Pov. Hope
Nieobecnym wzrokiem wpatrywałam się w przestrzeń. Po tym, jak dotarłam do domu od razu zamknęłam się w sypialni. Siedziałam na łóżku z podkulonymi nogami, tocząc w sobie wewnętrzną walkę. Kilka minut wcześniej napisałam wiadomość do brata, w której jak najdokładniej zawarłam informacje, jak dotrzeć do głównej siedziby. Byłam tam tylko raz, na dodatek w środku nocy, dlatego musiałam się porządnie wysilić, aby przypomnieć sobie przejechaną przez nas drogę. Choć napisanie do Harrego nie zajęło mi więcej, niż dziesięć minut, to i tak po dłużej chwili, nie zdołałam nadal wysłać tej wiadomości. Tak bardzo przywiązałam się do chłopaków i James'a, że w tym momencie, no po prostu nie mogłam tego zrobić. Czułam się rozdarta. Chciałam w końcu odzyskać Mike'a oraz go mocno przytulić i nigdy nie wypuścić, ale z drugiej strony po spotkaniu James'a moje życie zaczęło znowu nabierać sensu. Po śmierci rodziców kompletnie się załamałam i jedyne, co mnie utrzymywało przy życiu była myśl, że nie mogłam zostawić Mike'a. Musiałam się zaopiekować moim małym braciszkiem i go z całych sił chronić. Po porwaniu brata znowu poczułam, że wszystko traci sens. Nie rozumiałam, czemu powinnam nadal żyć, czy w ogóle zasługiwałam na to. Życie przestało mnie cieszyć, lecz wszystko się zmieniło po poznaniu bruneta. Stał się moją oporą, kimś komu mogłam ufać i wiedziałam, że przy nim będę zawsze bezpieczna. Niestety wszystko, co dobre kiedyś musi się skończy. A szczególnie u mnie, bardzo szybko. W końcu moje życie to jeden wielki dramat.
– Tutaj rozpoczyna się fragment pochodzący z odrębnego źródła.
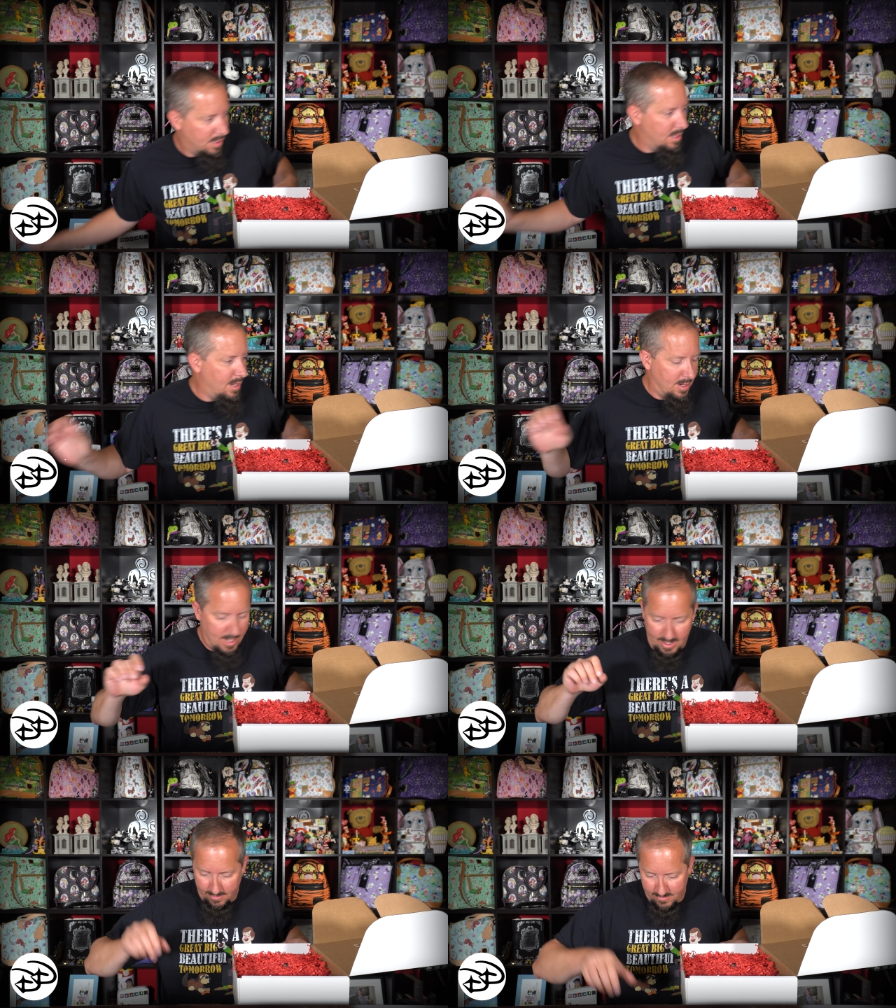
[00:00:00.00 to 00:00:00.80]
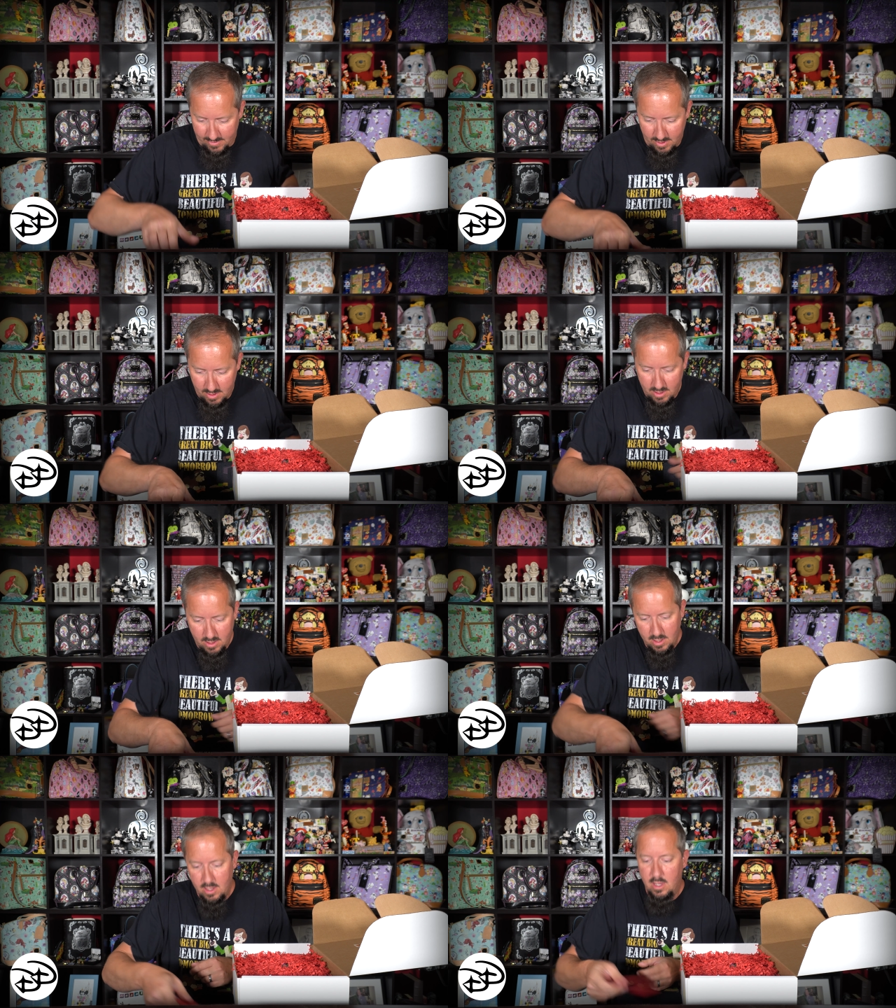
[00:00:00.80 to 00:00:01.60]
Alright.
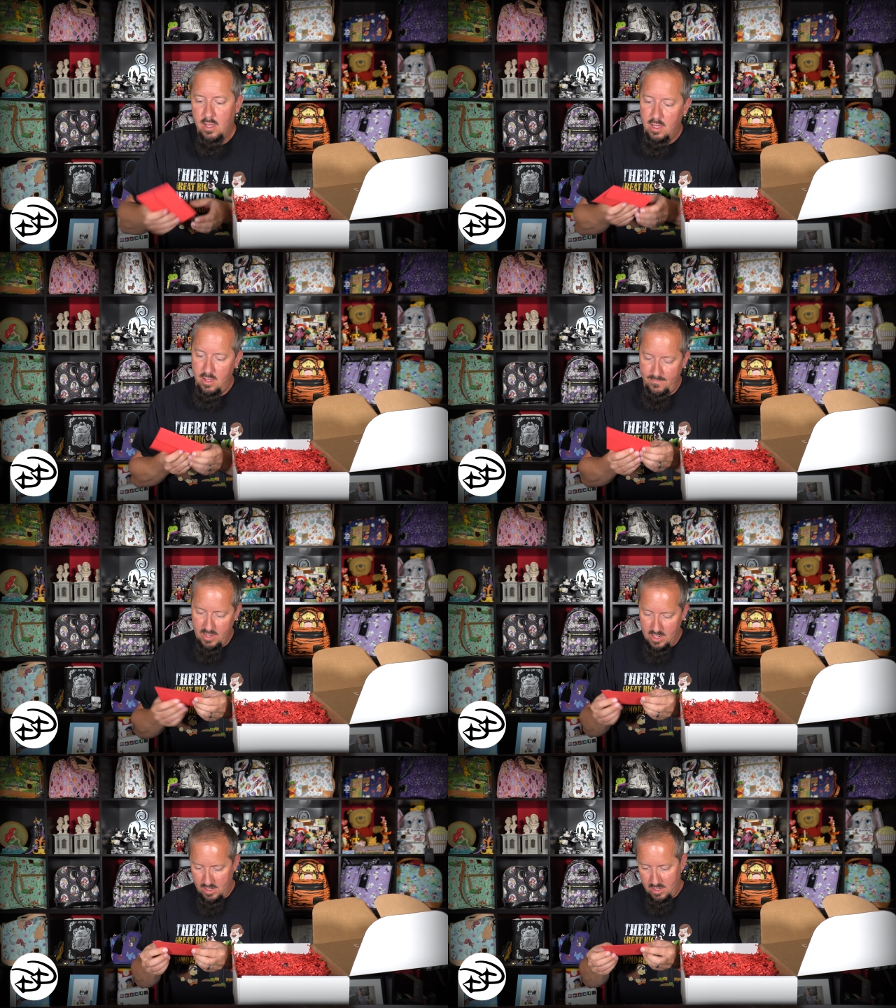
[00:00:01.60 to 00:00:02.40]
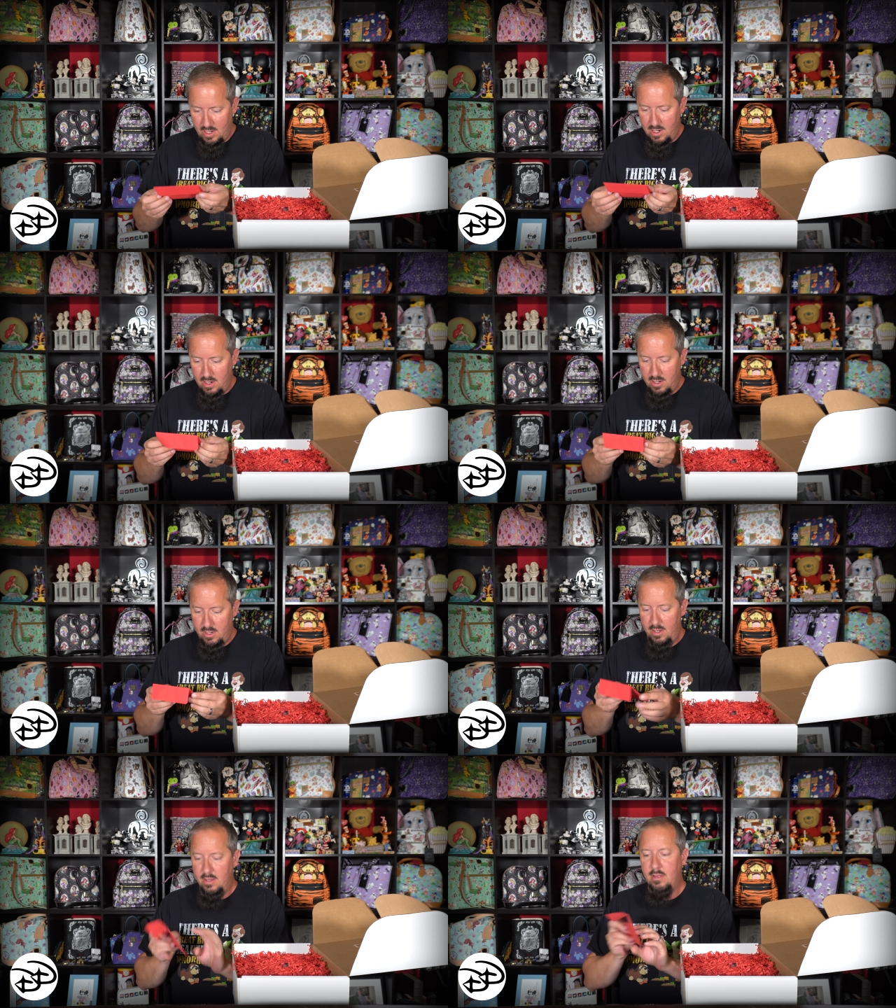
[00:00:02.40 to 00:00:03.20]
I've got a card.
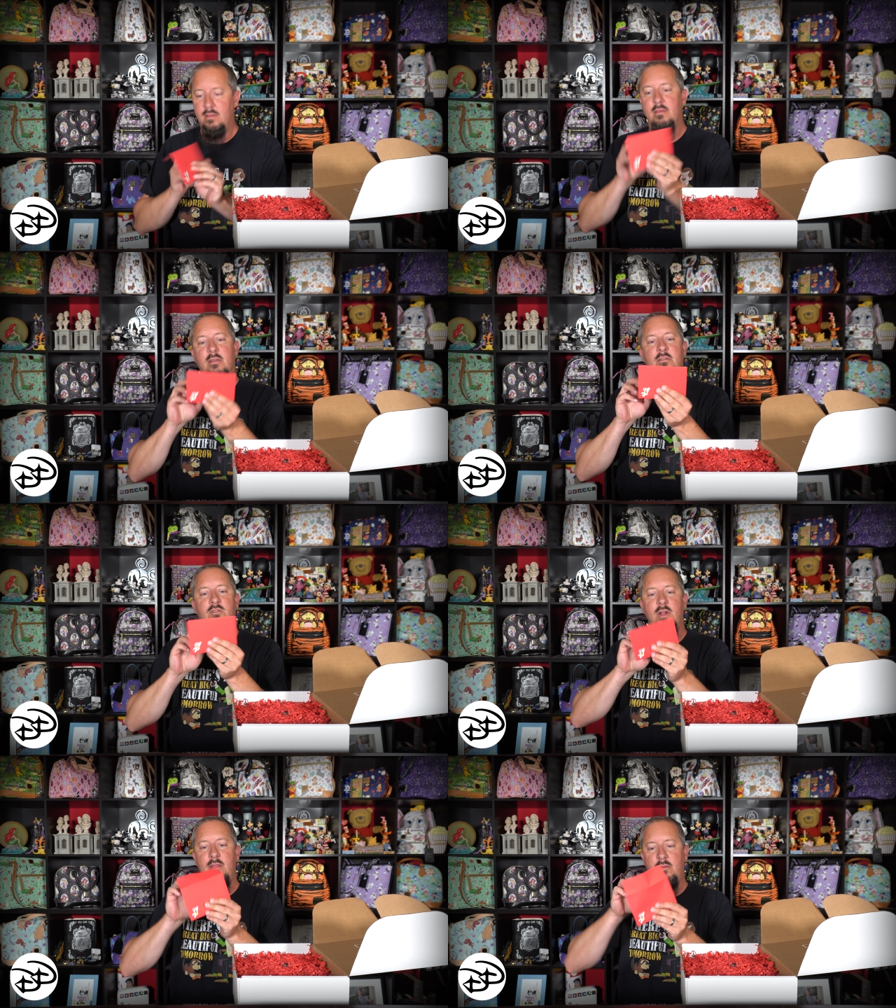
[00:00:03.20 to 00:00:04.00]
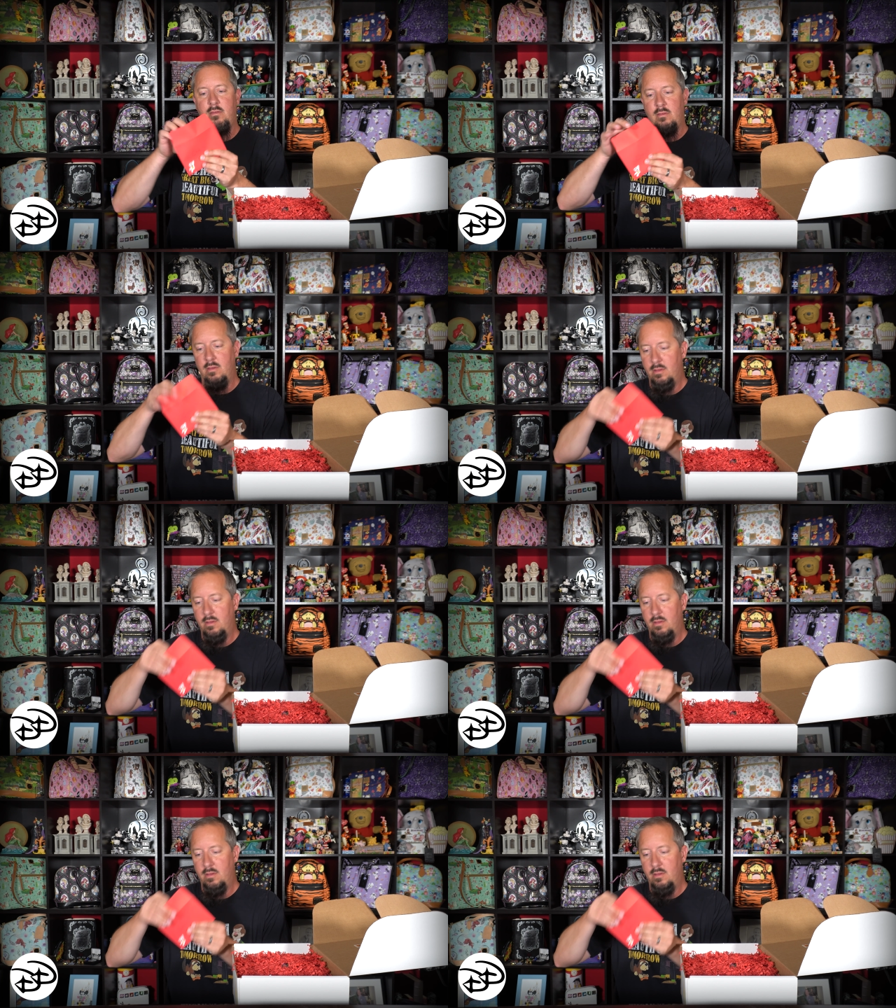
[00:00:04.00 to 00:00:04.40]
It says Chris.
Czując zbierające się łzy, przymknęłam oczy. Wręcz z fizycznym bólem nacisnęłam przycisk Wyślij. Zamiast w tej chwili poczuć się lepiej, czułam tylko, jak coś zaczyna rozdzierać mnie od środka. Nie, nie mogę tak.
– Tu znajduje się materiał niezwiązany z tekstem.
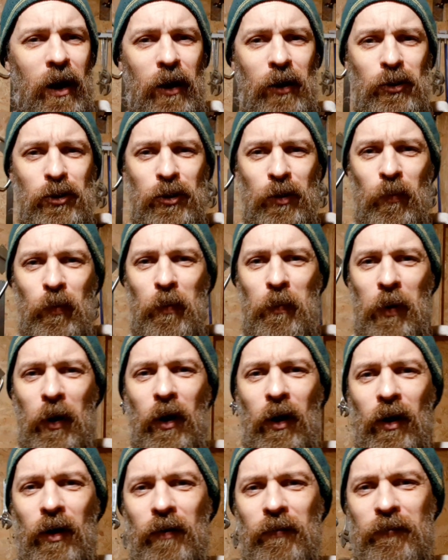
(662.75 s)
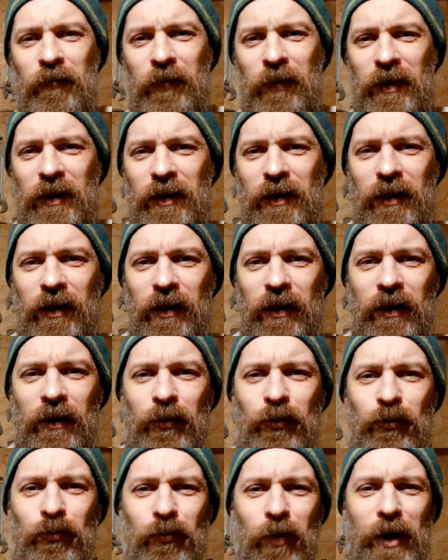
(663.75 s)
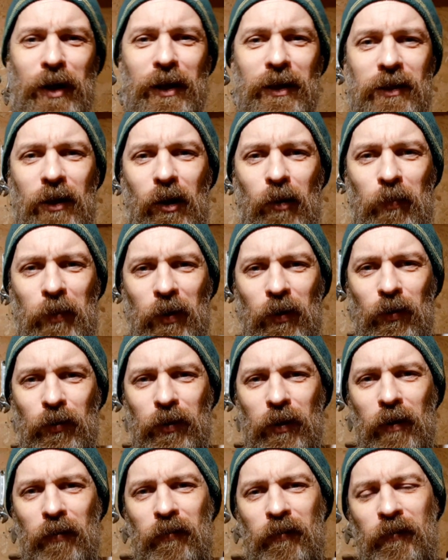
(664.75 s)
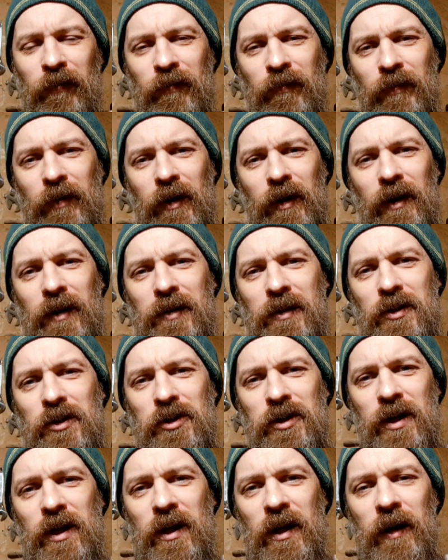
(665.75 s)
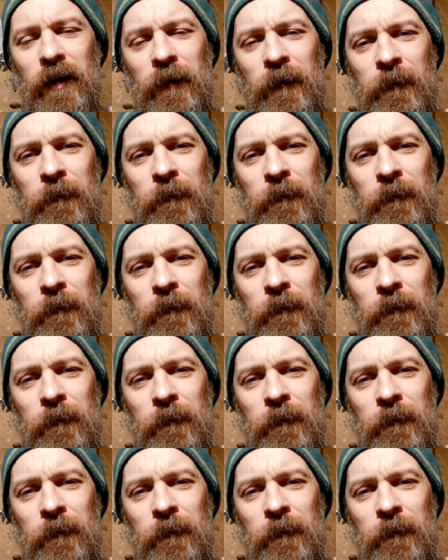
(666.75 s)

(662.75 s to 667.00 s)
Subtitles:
Some were part of the Great Guitar Build Off this year.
Szybko wstałam z łóżka i zbiegłam na dół. W pośpiechu ubrałam na siebie kurtkę i buty, po czym wybiegłam z domu. Nawet nie dbałam o to, że nie zamknęłam drzwi na klucz. Teraz to dla mnie nie miało najmniejszego znaczenia. Wsiadłam do samochodu i z piskiem opon wyjechałam z posesji. Mocno wciskając pedał gazu, przyłożyłam telefon do ucha, niecierpliwie czekając, aż osoba, do której próbuje się dodzwonić, w końcu postanowi łaskawie ode mnie odebrać.
- Właśnie miałem do Ciebie dzwonić. - słysząc jego głos poczułam zarazem ulgę i strach jednocześnie. - Czemu nie zadzwoniłaś wcześn...?
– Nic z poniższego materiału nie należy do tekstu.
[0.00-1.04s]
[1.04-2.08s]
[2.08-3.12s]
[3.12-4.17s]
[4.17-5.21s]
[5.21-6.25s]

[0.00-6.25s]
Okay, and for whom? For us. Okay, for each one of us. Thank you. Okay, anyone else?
- Teraz to nie jest ważne. - przerwałam jego wypowiedź. Wiem, że to było niegrzeczne z mojej strony, ale nie miałam czasu na uprzejmości. - Powiedz mi, gdzie jesteś?
- W siedzibie z chłopakami, stało się coś? - zapytał ewidentnie zmartwiony.
Kurwa, czemu? Czemu zawsze to ja muszę mieć pod górkę?! Nie mógł bezpiecznie teraz siedzieć w domu, przed telewizorem, tylko być w ich kryjówce? No ja pierdole!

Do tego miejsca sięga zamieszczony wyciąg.